Beaucoup de ses toiles représentent Amsterdam, la ville où il a vécu de 1940 à sa mort en 1962 et qui, au début, ne lui a guère porté bonheur. Pendant la guerre, Fiedler se trouva en effet dans une curieuse situation. Bien qu'il ait fui le Troisième Reich, celui-ci le rattrapa dans la mesure où beaucoup de Néerlandais se mirent à le regarder de travers du seul fait qu'il était allemand. Mais des amitiés virent également le jour au cours de ces premières années passées à Amsterdam: amitié avec un cercle d'artistes néerlandais, pour la plupart assez jeunes, pour lesquels Fiedler devait devenir après la guerre une sorte de figure de proue, mais aussi avec d'autres Allemands en exil comme le poète Wolfgang Frommel, Max Beckmann, qu'il avait déjà connu à Berlin en 1912, et Friedrich Vordemberge-Gildewart.

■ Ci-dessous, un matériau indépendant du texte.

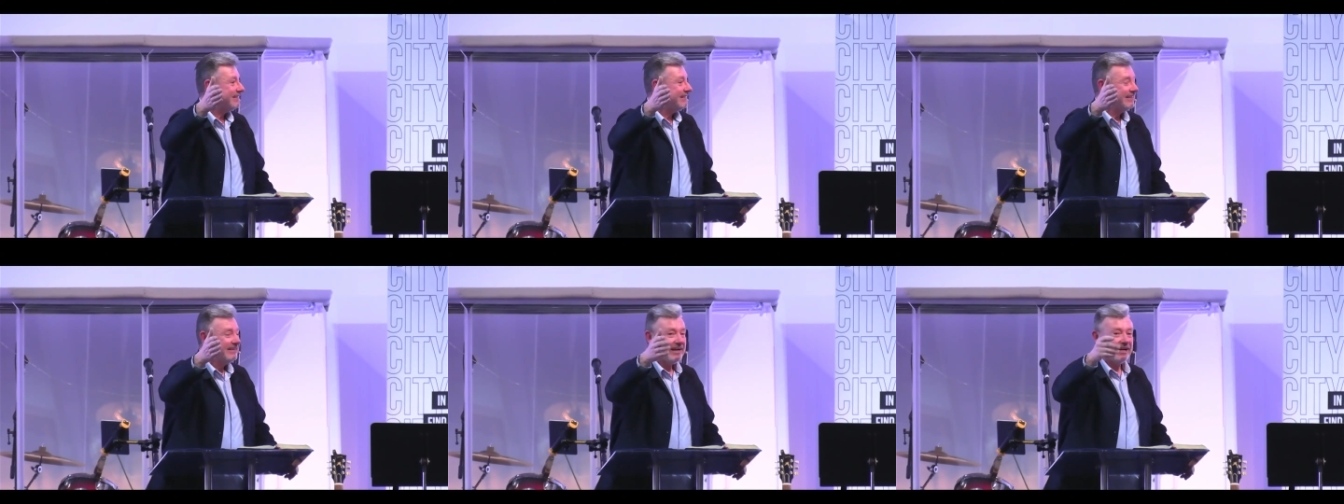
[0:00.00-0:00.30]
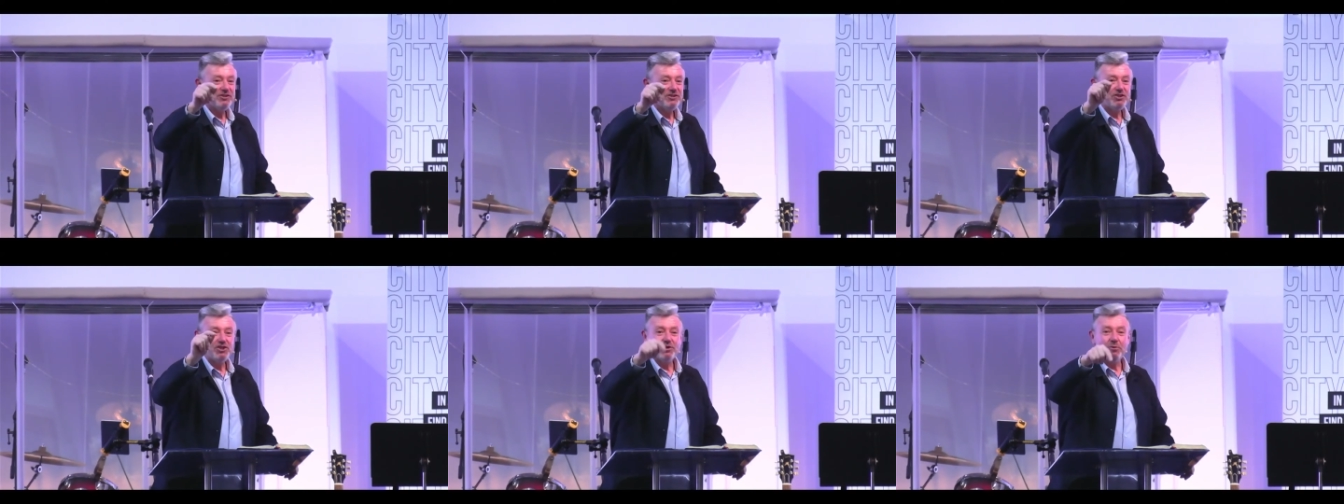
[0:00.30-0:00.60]

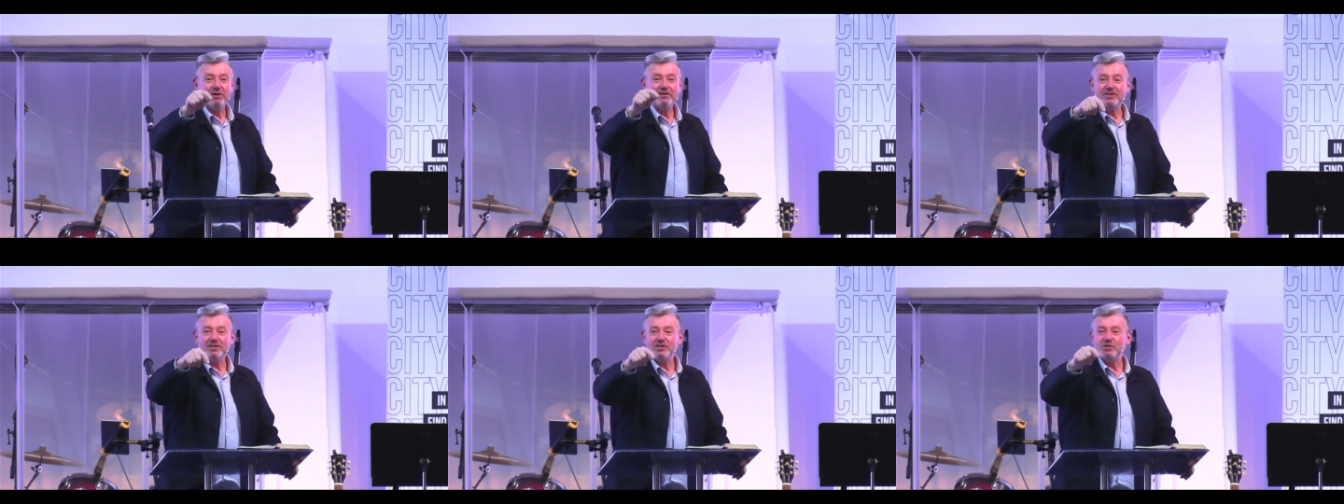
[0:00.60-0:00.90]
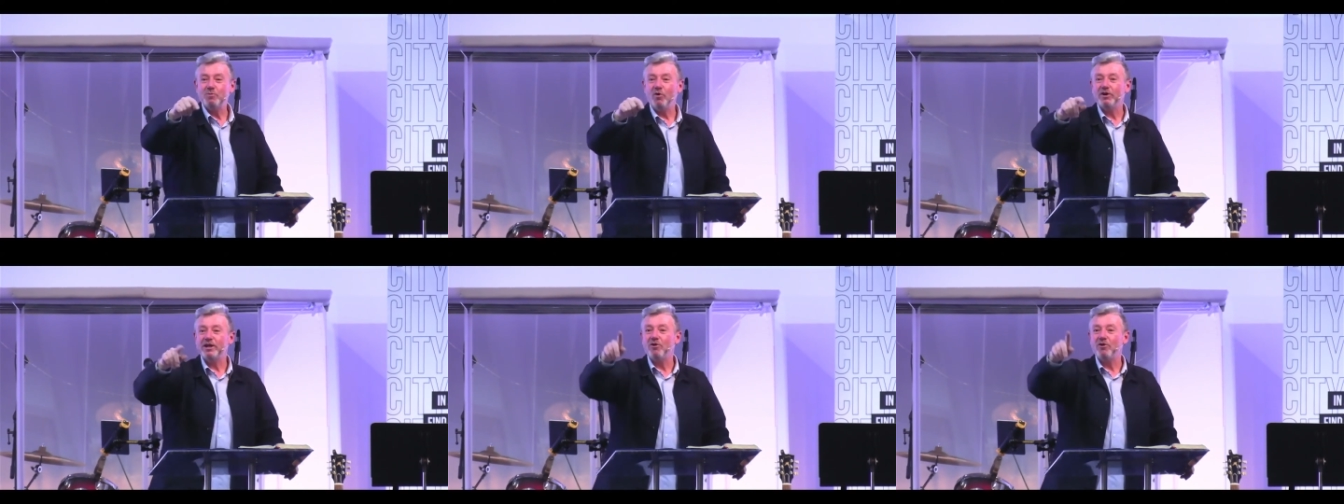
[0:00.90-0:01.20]
And do you know what? This
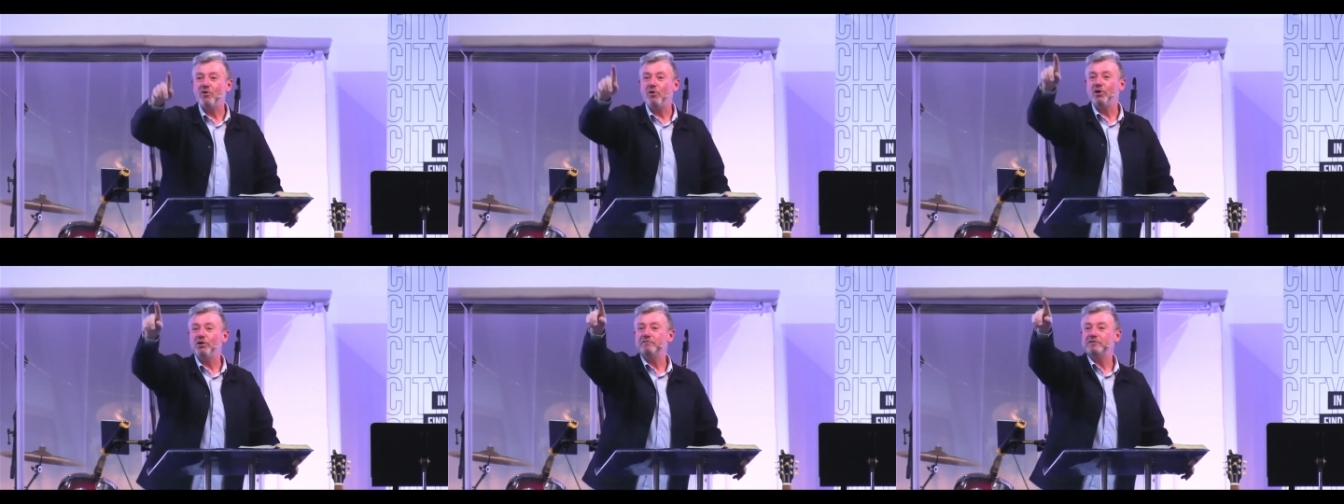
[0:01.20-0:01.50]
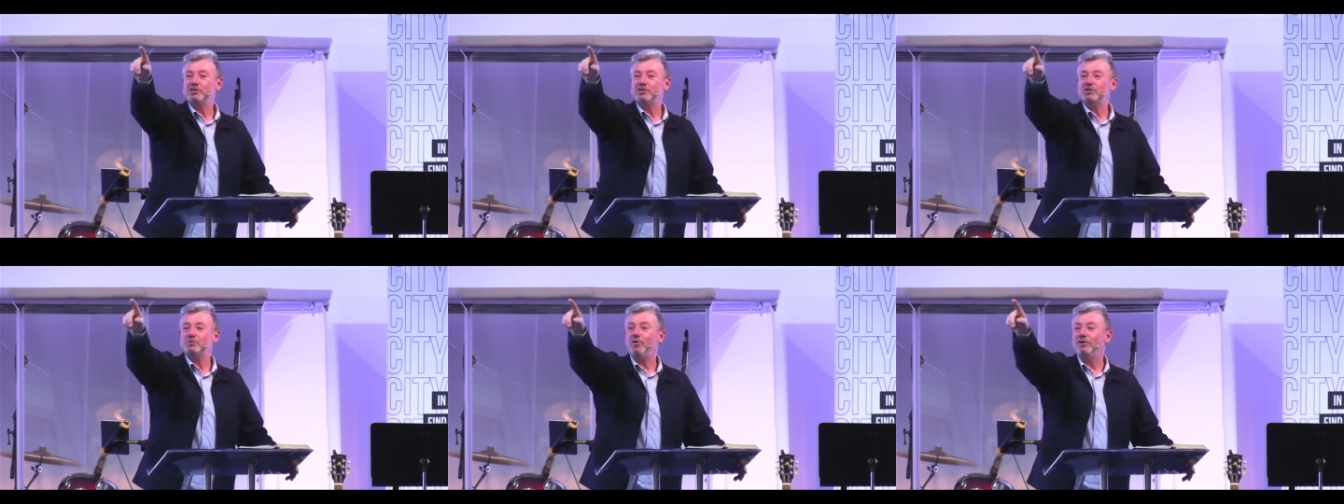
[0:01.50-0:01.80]
morning, all over
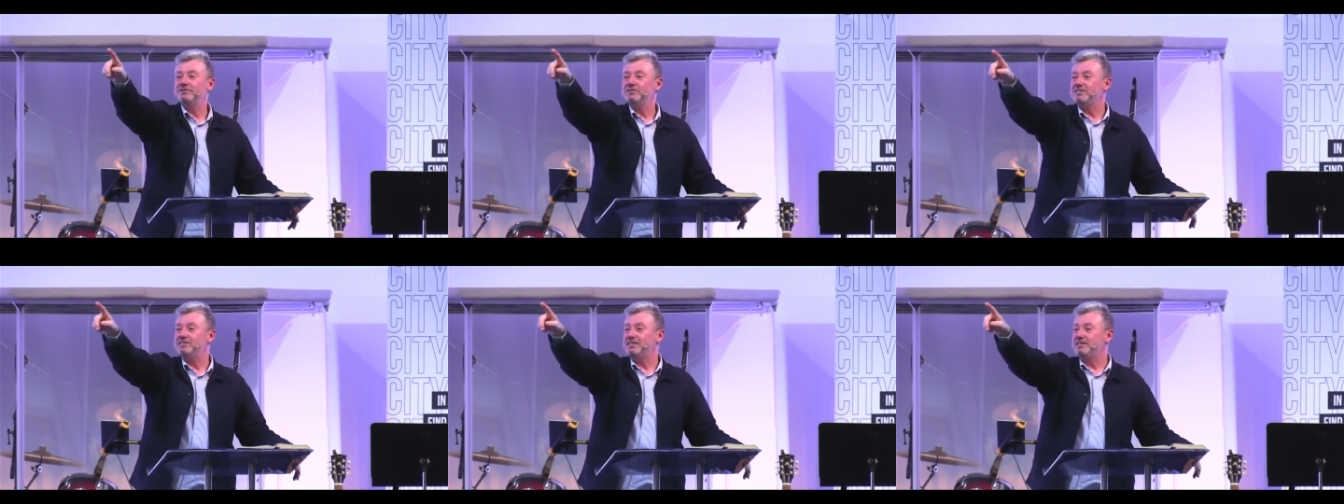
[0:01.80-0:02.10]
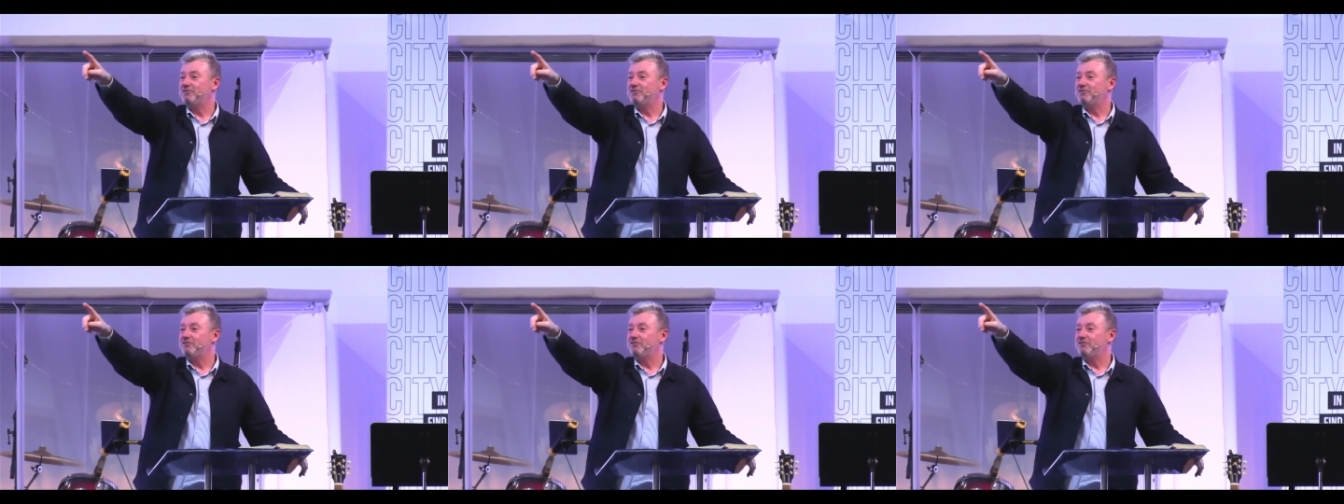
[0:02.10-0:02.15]
Swansea,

Beckmann peignit d'ailleurs un portrait d'eux quatre en 1943. Pendant la guerre, Fiedler devint membre du groupe d'artistes néerlandais "De Onafhankelijken" ("Les Indépendants"), et en 1948 de celui des "Realisten", qui venait de se créer. Mais Fiedler n'a pas toujours eu la vie facile aux Pays-Bas. Après la guerre, il connut une brève période où on lui interdit de peindre et en 1946, il fut empêché par un confrère peintre de participer à une exposition au Stedelijk Museum. Chez les Fiedler régnaient alors la pauvreté et le désenchantement. Ce n'est qu'au début des années cinquante que le succès commença à se faire sentir, et une rétrospective devait enfin lui être consacrée en 1962. Mais trop tard: les premiers préparatifs de l'exposition étaient à peine terminés que Fiedler mourut subitement d'une crise cardiaque. Ce qui au départ devait être une rétrospective devint une exposition commémorative.

Herbert Fiedler, témoin de son époque par l'image et le texte

Son destin fut d'une certaine façon le destin classique d'un artiste: extrême pauvreté, adversités, volonté néanmoins inébranlable de continuer à travailler et de pousser le souci de perfection jusqu'à l'obtention d'un style pictural qui soit véritablement personnel, et pour finir reconnaissance tardive à la fin de sa vie. Tout comme George Grosz et Max Beckmann, Herbert Fiedler était un solitaire, à la différence toutefois que ceux-ci s'étaient déjà fait un nom dans l'Allemagne des années vingt. Fiedler, lui, ne parvint à sa pleine réalisation artistique que sur le tard, en exil (alors que c'est tout juste si George Grosz produisit encore quelque chose de valable aux Etats-Unis). Mais à ce moment-là, on avait d'autres soucis aux Pays-Bas. Même par la suite, l'art de cet immigré allemand, qui ressortait davantage de son ancienne que de sa nouvelle patrie où, entre le réalisme photographique et l'abstraction, il y avait peu de place pour autre chose, ne rencontra qu'un intérêt limité. Lorsqu'avec le néo-expressionnisme, on redécouvrit l'art figuratif, Fiedler n'était déjà plus en vie.

Ces circonstances et les conditions dans lesquelles il vécut font d'Herbert Fiedler un témoin particulièrement intéressant de cette époque mouvementée. Il connut en effet l'avant-garde parisienne au moment où elle connaissait son apogée, le tumulte et la profusion des orientations artistiques qui secouaient le Berlin des années vingt, les années de guerre et la controverse abstraction-figuration qui leur succéda aux Pays-Bas. La façon dont il a vécu ces événements se reflète dans la diversité de son oeuvre et dans ce style pictural qui n'appartient qu'à lui. Elle se retrouve également dans ses journaux intimes, qui constituent de ce point de vue un document très intéressant. En dépit de la guerre et de la pauvreté, de la solitude artistique et des crises familiales, Fiedler n'a jamais cessé de peindre. La peinture était pour lui davantage qu'un métier ou un moyen de communication, c'était une nécessité.